• _BRIEF_: Your task is to print every entry below exactly as given.

• _Stored items_:
*****

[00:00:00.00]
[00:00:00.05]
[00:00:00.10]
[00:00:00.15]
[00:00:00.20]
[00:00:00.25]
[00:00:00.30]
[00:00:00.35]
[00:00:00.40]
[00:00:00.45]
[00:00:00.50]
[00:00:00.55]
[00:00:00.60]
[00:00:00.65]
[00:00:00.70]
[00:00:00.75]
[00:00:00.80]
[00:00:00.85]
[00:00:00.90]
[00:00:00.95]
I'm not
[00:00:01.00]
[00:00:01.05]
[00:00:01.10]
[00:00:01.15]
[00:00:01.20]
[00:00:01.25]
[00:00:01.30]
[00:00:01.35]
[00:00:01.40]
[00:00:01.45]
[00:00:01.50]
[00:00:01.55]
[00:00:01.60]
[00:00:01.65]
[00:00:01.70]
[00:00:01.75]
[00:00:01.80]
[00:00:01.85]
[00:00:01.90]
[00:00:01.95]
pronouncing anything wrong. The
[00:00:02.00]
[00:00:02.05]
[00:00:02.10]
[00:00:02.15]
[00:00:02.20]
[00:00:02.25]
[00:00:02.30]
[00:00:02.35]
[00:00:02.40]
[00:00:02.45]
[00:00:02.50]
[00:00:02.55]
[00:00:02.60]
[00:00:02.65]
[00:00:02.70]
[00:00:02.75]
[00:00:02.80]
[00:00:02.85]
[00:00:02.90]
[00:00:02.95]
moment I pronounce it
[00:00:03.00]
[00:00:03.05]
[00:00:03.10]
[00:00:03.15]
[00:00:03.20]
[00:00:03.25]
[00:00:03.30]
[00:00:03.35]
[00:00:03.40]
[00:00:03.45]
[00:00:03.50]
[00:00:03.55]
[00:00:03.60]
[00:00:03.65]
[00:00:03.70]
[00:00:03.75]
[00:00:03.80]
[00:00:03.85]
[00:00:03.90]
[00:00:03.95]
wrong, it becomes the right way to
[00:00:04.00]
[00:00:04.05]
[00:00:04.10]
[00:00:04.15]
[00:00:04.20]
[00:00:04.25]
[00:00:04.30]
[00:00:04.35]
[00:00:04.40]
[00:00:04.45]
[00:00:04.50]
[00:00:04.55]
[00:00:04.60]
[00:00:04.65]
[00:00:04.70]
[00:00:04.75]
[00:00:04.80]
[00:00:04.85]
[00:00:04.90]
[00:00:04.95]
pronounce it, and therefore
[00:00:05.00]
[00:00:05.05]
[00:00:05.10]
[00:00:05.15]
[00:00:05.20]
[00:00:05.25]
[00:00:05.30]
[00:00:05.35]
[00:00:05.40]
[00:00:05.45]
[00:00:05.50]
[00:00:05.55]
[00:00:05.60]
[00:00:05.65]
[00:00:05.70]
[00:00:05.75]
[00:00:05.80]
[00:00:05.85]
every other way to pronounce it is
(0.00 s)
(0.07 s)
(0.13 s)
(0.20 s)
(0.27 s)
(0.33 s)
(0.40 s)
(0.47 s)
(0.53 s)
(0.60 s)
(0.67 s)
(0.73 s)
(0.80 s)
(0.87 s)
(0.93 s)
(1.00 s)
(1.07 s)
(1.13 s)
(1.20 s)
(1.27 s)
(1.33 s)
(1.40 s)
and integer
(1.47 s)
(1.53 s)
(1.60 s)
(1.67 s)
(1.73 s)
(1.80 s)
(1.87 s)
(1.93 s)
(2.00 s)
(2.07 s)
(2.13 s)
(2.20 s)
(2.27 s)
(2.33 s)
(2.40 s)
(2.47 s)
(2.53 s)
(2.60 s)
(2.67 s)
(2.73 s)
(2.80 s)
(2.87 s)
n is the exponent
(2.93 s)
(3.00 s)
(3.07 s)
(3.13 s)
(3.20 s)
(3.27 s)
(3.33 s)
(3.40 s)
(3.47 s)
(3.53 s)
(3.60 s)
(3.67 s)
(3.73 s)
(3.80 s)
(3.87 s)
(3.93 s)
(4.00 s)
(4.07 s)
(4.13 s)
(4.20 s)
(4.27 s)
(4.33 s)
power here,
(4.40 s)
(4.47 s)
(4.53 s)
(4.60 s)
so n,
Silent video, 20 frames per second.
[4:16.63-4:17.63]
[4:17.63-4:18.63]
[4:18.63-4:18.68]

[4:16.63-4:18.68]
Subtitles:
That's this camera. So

*****

• _RESPONSE BOX_:
[00:00:00.00]
[00:00:00.05]
[00:00:00.10]
[00:00:00.15]
[00:00:00.20]
[00:00:00.25]
[00:00:00.30]
[00:00:00.35]
[00:00:00.40]
[00:00:00.45]
[00:00:00.50]
[00:00:00.55]
[00:00:00.60]
[00:00:00.65]
[00:00:00.70]
[00:00:00.75]
[00:00:00.80]
[00:00:00.85]
[00:00:00.90]
[00:00:00.95]
I'm not
[00:00:01.00]
[00:00:01.05]
[00:00:01.10]
[00:00:01.15]
[00:00:01.20]
[00:00:01.25]
[00:00:01.30]
[00:00:01.35]
[00:00:01.40]
[00:00:01.45]
[00:00:01.50]
[00:00:01.55]
[00:00:01.60]
[00:00:01.65]
[00:00:01.70]
[00:00:01.75]
[00:00:01.80]
[00:00:01.85]
[00:00:01.90]
[00:00:01.95]
pronouncing anything wrong. The
[00:00:02.00]
[00:00:02.05]
[00:00:02.10]
[00:00:02.15]
[00:00:02.20]
[00:00:02.25]
[00:00:02.30]
[00:00:02.35]
[00:00:02.40]
[00:00:02.45]
[00:00:02.50]
[00:00:02.55]
[00:00:02.60]
[00:00:02.65]
[00:00:02.70]
[00:00:02.75]
[00:00:02.80]
[00:00:02.85]
[00:00:02.90]
[00:00:02.95]
moment I pronounce it
[00:00:03.00]
[00:00:03.05]
[00:00:03.10]
[00:00:03.15]
[00:00:03.20]
[00:00:03.25]
[00:00:03.30]
[00:00:03.35]
[00:00:03.40]
[00:00:03.45]
[00:00:03.50]
[00:00:03.55]
[00:00:03.60]
[00:00:03.65]
[00:00:03.70]
[00:00:03.75]
[00:00:03.80]
[00:00:03.85]
[00:00:03.90]
[00:00:03.95]
wrong, it becomes the right way to
[00:00:04.00]
[00:00:04.05]
[00:00:04.10]
[00:00:04.15]
[00:00:04.20]
[00:00:04.25]
[00:00:04.30]
[00:00:04.35]
[00:00:04.40]
[00:00:04.45]
[00:00:04.50]
[00:00:04.55]
[00:00:04.60]
[00:00:04.65]
[00:00:04.70]
[00:00:04.75]
[00:00:04.80]
[00:00:04.85]
[00:00:04.90]
[00:00:04.95]
pronounce it, and therefore
[00:00:05.00]
[00:00:05.05]
[00:00:05.10]
[00:00:05.15]
[00:00:05.20]
[00:00:05.25]
[00:00:05.30]
[00:00:05.35]
[00:00:05.40]
[00:00:05.45]
[00:00:05.50]
[00:00:05.55]
[00:00:05.60]
[00:00:05.65]
[00:00:05.70]
[00:00:05.75]
[00:00:05.80]
[00:00:05.85]
every other way to pronounce it is
(0.00 s)
(0.07 s)
(0.13 s)
(0.20 s)
(0.27 s)
(0.33 s)
(0.40 s)
(0.47 s)
(0.53 s)
(0.60 s)
(0.67 s)
(0.73 s)
(0.80 s)
(0.87 s)
(0.93 s)
(1.00 s)
(1.07 s)
(1.13 s)
(1.20 s)
(1.27 s)
(1.33 s)
(1.40 s)
and integer
(1.47 s)
(1.53 s)
(1.60 s)
(1.67 s)
(1.73 s)
(1.80 s)
(1.87 s)
(1.93 s)
(2.00 s)
(2.07 s)
(2.13 s)
(2.20 s)
(2.27 s)
(2.33 s)
(2.40 s)
(2.47 s)
(2.53 s)
(2.60 s)
(2.67 s)
(2.73 s)
(2.80 s)
(2.87 s)
n is the exponent
(2.93 s)
(3.00 s)
(3.07 s)
(3.13 s)
(3.20 s)
(3.27 s)
(3.33 s)
(3.40 s)
(3.47 s)
(3.53 s)
(3.60 s)
(3.67 s)
(3.73 s)
(3.80 s)
(3.87 s)
(3.93 s)
(4.00 s)
(4.07 s)
(4.13 s)
(4.20 s)
(4.27 s)
(4.33 s)
power here,
(4.40 s)
(4.47 s)
(4.53 s)
(4.60 s)
so n,
Silent video, 20 frames per second.
[4:16.63-4:17.63]
[4:17.63-4:18.63]
[4:18.63-4:18.68]

[4:16.63-4:18.68]
Subtitles:
That's this camera. So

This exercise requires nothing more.